**Exercise aim**:
Below are some entries. Reproduce them word for word.

Stored data
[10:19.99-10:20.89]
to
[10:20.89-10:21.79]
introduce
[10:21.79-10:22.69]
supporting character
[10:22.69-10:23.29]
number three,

**Task response**:
[10:19.99-10:20.89]
to
[10:20.89-10:21.79]
introduce
[10:21.79-10:22.69]
supporting character
[10:22.69-10:23.29]
number three,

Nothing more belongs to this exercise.